# DATA FOR THIS TASK
=== Section Start ===
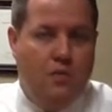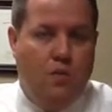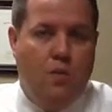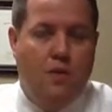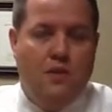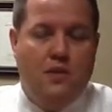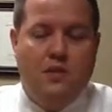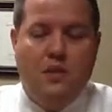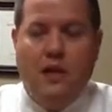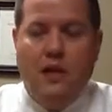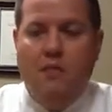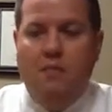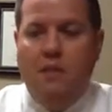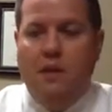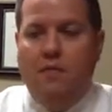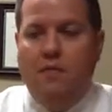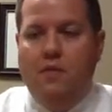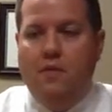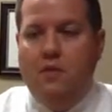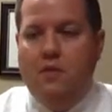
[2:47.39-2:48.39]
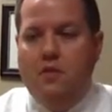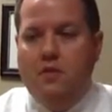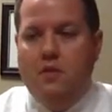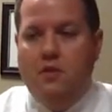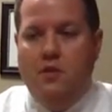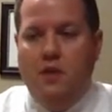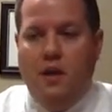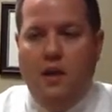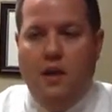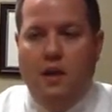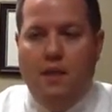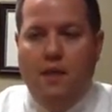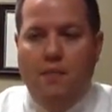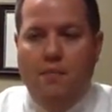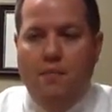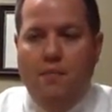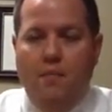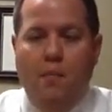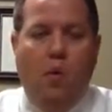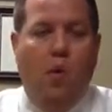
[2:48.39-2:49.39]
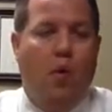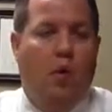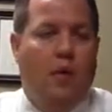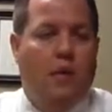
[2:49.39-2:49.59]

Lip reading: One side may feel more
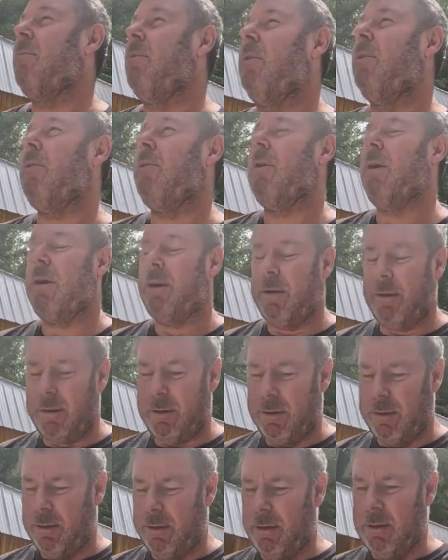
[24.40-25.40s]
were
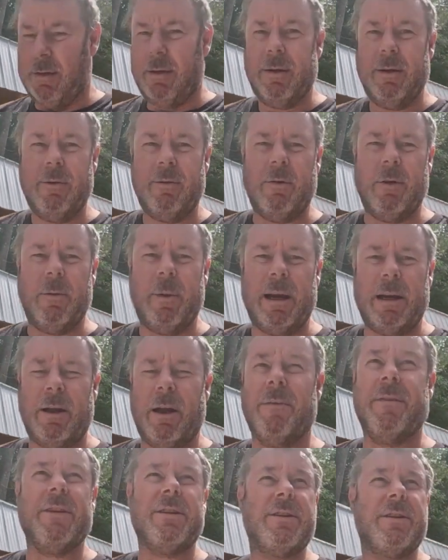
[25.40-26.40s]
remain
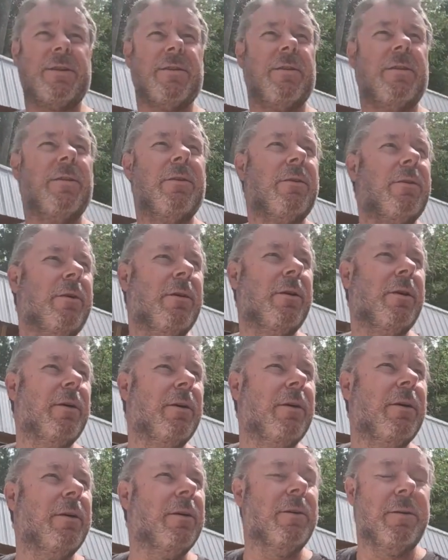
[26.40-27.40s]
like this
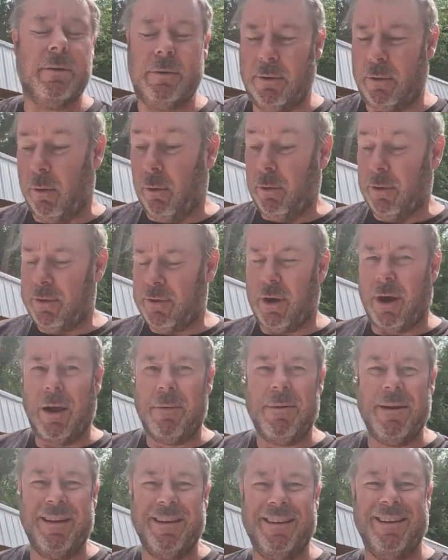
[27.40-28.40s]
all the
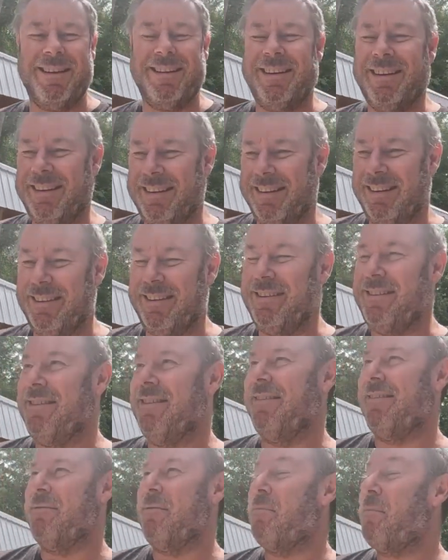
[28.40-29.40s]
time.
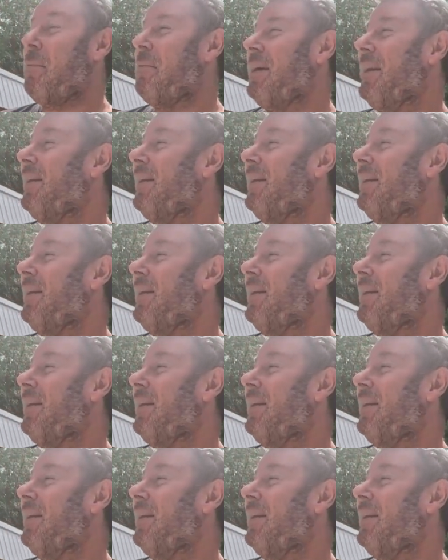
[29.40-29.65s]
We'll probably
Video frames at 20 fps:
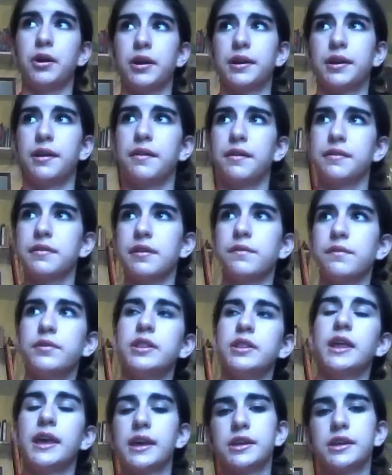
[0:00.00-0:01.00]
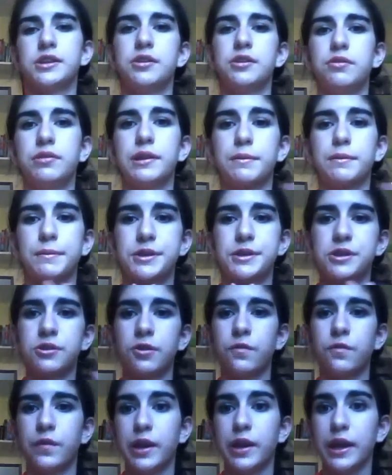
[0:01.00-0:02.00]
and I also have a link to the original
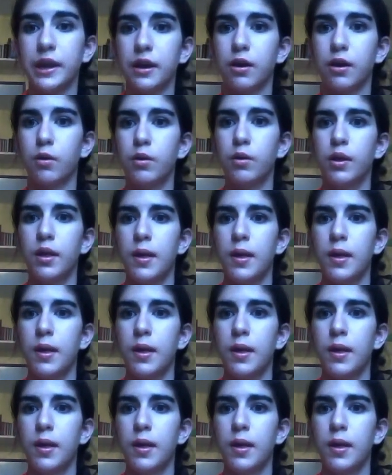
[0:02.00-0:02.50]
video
=== Section End ===
# THE PROBLEM
Word for word, print the material above, but without its pictures.

# RESPONSE FOR THIS EXERCISE
[2:47.39-2:48.39]
[2:48.39-2:49.39]
[2:49.39-2:49.59]

Lip reading: One side may feel more
[24.40-25.40s]
were
[25.40-26.40s]
remain
[26.40-27.40s]
like this
[27.40-28.40s]
all the
[28.40-29.40s]
time.
[29.40-29.65s]
We'll probably
Video frames at 20 fps:
[0:00.00-0:01.00]
[0:01.00-0:02.00]
and I also have a link to the original
[0:02.00-0:02.50]
video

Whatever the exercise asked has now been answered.